Si les créances de la Belgique ne représentent plus aujourd’hui des montants aussi élevés que par le passé, une telle annulation de constituerait une véritable mesure d’urgence relevant de la solidarité internationale en même temps qu’un signal politique fort envoyé aux autres créanciers.
Le fait que ces annulations immédiates de dettes soient envisagées comme un moyen de libérer des fonds essentiels à la lutte contre les effets de la pandémie ne légitime pas les créanciers à poser leurs conditions. La crise actuelle est causée par un élément échappant au contrôle des débiteurs et non par une mauvaise gestion des gouvernements. Par conséquent, il serait tout à fait injustifié pour la Belgique de poser des conditions à des allègements de dettes, d’autant que la vulnérabilité des pays du Sud aux chocs extérieurs a été exacerbée par les politiques promues par la Banque mondiale et le FMI desquels la Belgique est membre.

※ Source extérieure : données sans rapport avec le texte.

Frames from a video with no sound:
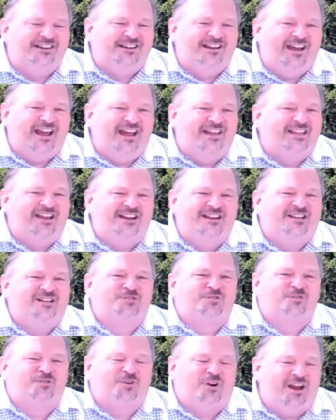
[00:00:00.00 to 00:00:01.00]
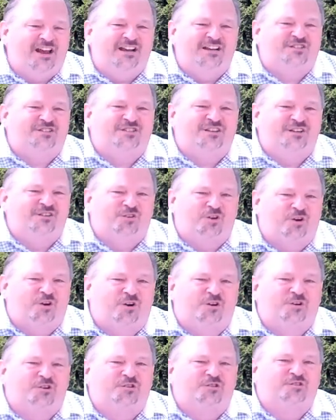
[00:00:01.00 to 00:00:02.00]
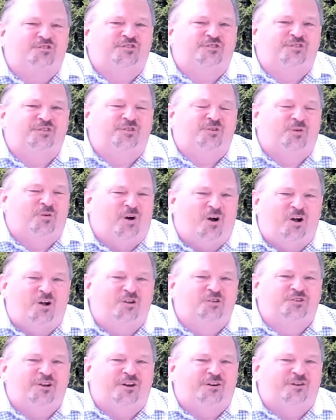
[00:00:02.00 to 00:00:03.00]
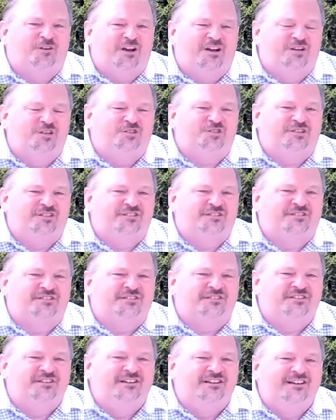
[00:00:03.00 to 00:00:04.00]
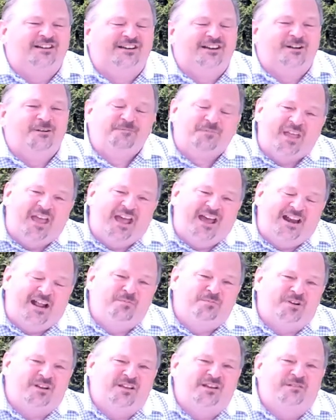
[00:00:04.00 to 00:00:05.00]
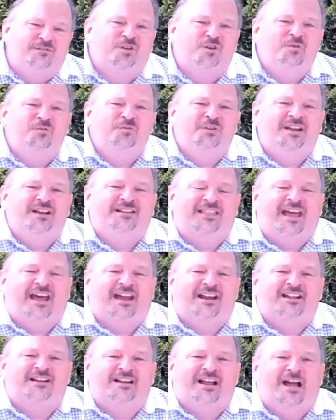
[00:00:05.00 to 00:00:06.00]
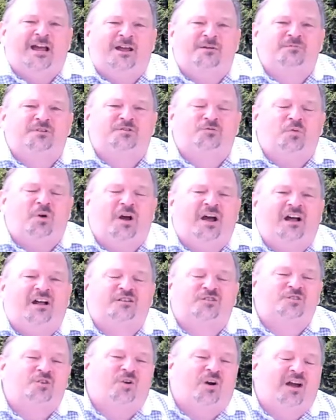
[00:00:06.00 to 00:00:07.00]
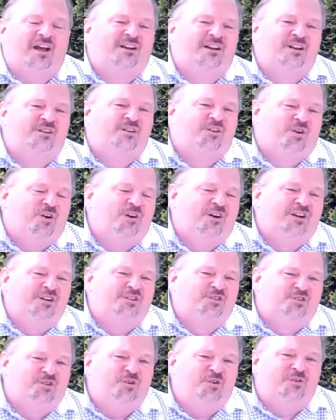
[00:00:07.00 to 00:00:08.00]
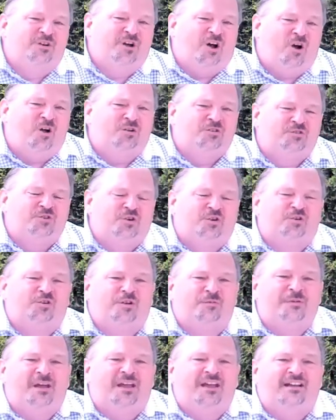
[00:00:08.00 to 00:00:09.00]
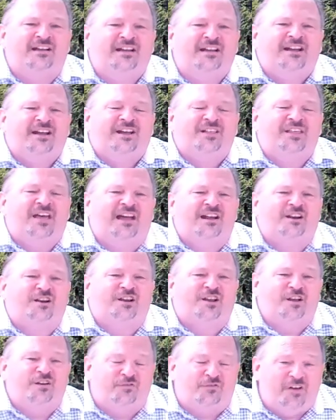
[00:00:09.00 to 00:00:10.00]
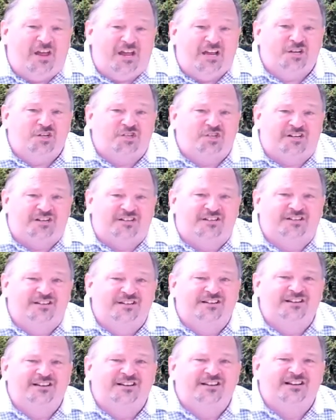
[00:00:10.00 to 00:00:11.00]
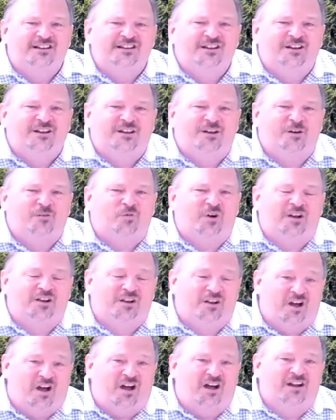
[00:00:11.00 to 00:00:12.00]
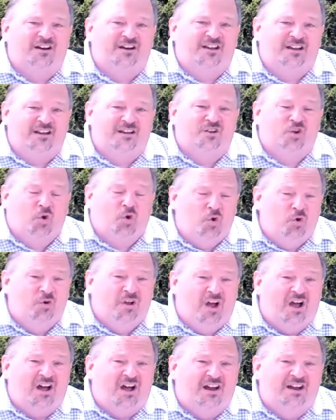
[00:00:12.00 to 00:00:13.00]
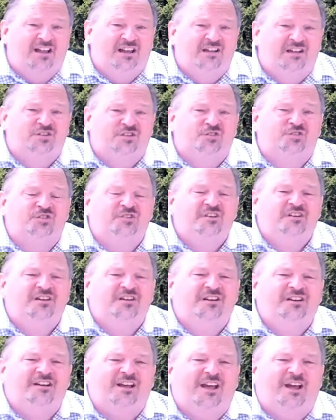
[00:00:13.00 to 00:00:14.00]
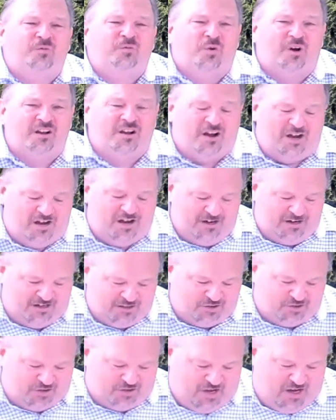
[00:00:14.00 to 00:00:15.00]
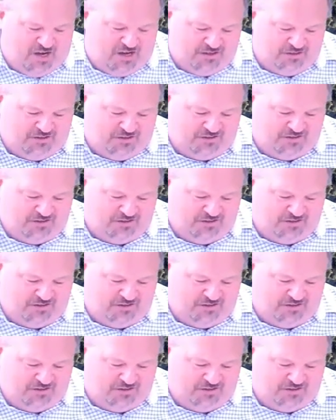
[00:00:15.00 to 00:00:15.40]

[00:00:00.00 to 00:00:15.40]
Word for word: and that his grace endures to all generations. And I believe you need that at time as well. So I encourage you also to make that confession of what God is, who God is, and what God has done.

À défaut, ce serait continuer à utiliser la dette comme outil de domination néocolonial en se servant d’une crise pour imposer des conditions à des allégements de dettes ; autant de dettes qui n’ont peut-être même pas profité aux populations des pays débiteurs avec la complicité de la Belgique. Un audit intégral des créances de la Belgique devrait dès lors être mis en place afin de faire la lumière sur ce processus d’endettement.